The episode focused on an engineered polio virus developed at Duke University to treat deadly form of brain cancer called giloblastoma.
Oncolytics Biotect was founded in 1998 on the discovery about cancer killing property of reovirus made at the University of Calgary.
The company when it was conducting early Phase I trials of Reolysin went public on the Toronto Stock Exchange and Nasdaq.
Reolysin is treating head and neck cancer with reovirus based therapy.
Thompson was able to associate himself with his as he knows how hard it is to bring the treatment to market.
Reolysin trails continuing to be disappointing, the company’s shares is now 75 cents per share.
Thompson is very optimistic about reovirus and other immunotherapy treatments like the one for polio being trailed at Oncology.
There are many companies in the field and the research is going good even though there are many disappointments but researchers are learning from them and knowledge is expanding.

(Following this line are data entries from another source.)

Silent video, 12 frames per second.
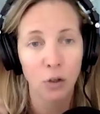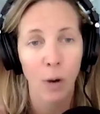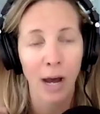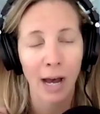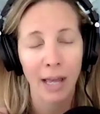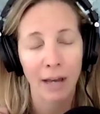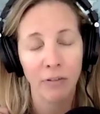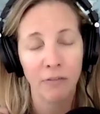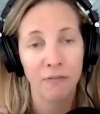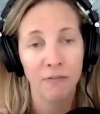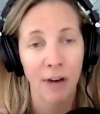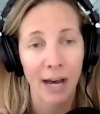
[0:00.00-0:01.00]
So I have a
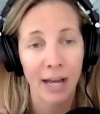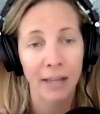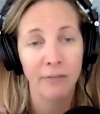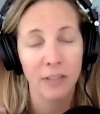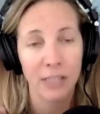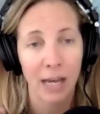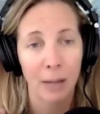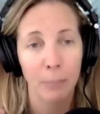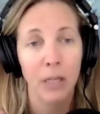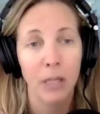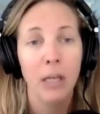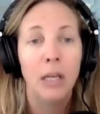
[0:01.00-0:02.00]

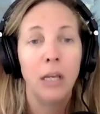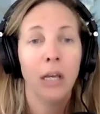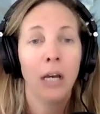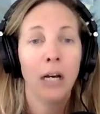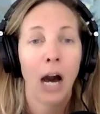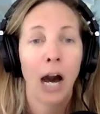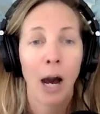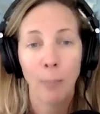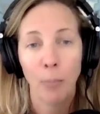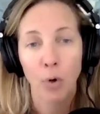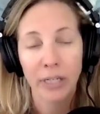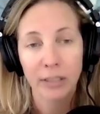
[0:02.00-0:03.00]
5-step
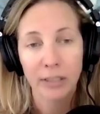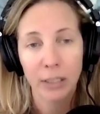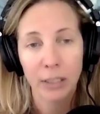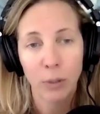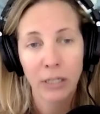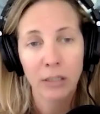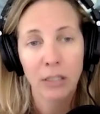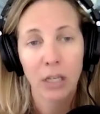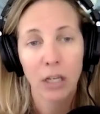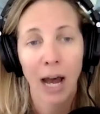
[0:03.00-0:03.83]
onboarding sequence.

Reolysin approach used by Oncolytic’s is engineered to target tumor cells or boost the immune system innate cancer killing abilities. Reovirus spares the normal cells and replicate in tumor cells that contain genetic mutations in a pathway called Ras, which are the abnormalities found in two-third of all cancers.
Once the reovirus starts replicating it kills the tumor cells and travels to nearby tumors and continues the cycle.
But further research discovered that reovirus power is not so much to kill the tumor cells but it will interact with the immune system that kills the cancer cells.
The problem in the neck and head cancer is that the immune system is not accessible to the tumors in head and neck as it accessible to others.